→ **Activity**
Leave out the images and transcribe the entries below word for word.
---- Data listing
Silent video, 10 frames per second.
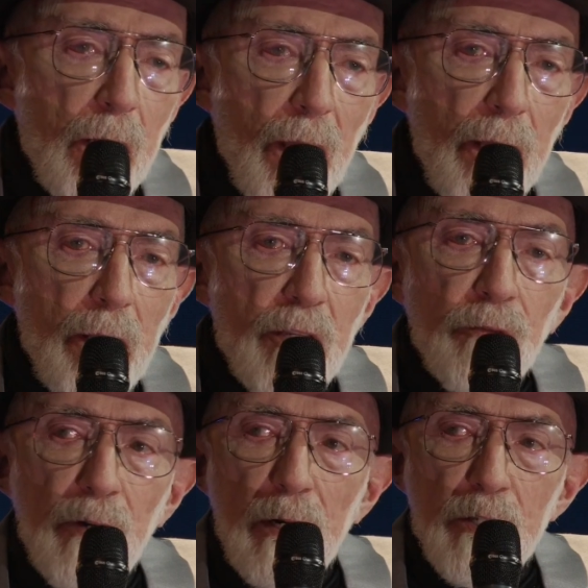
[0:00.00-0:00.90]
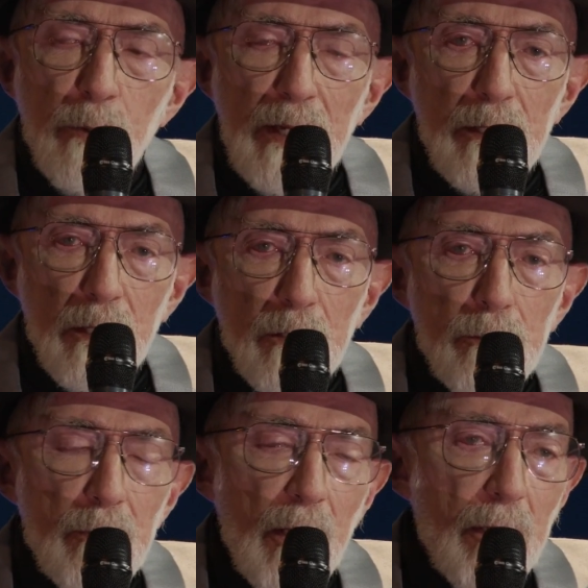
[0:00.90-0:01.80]
as far as we
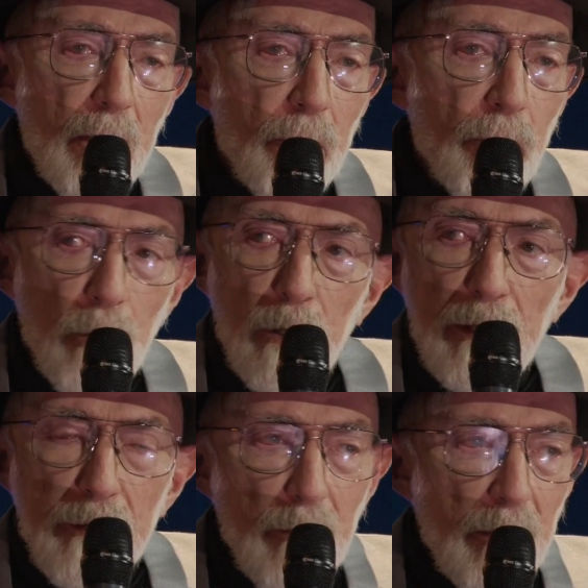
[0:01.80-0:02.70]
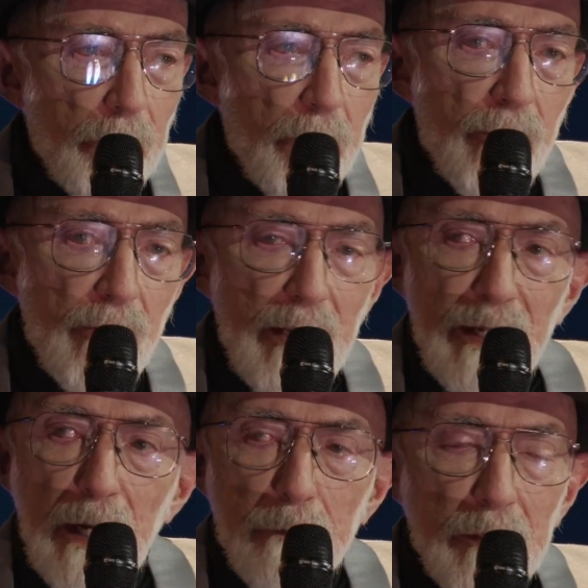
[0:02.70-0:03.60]
know, control the universe. They
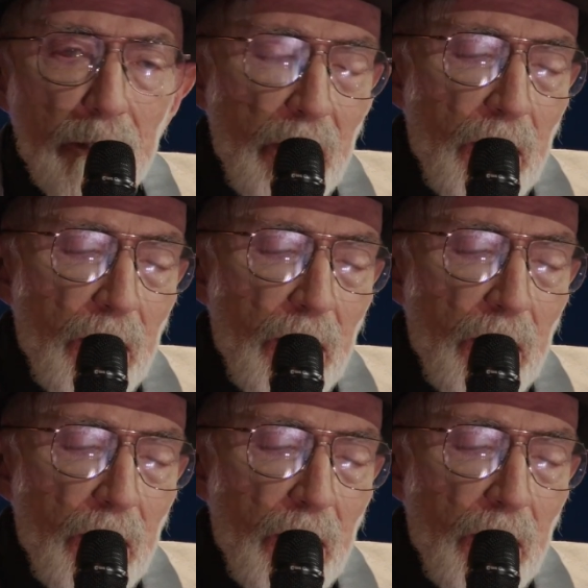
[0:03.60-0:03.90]
govern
--------
→ **Response to the task**
Silent video, 10 frames per second.
[0:00.00-0:00.90]
[0:00.90-0:01.80]
as far as we
[0:01.80-0:02.70]
[0:02.70-0:03.60]
know, control the universe. They
[0:03.60-0:03.90]
govern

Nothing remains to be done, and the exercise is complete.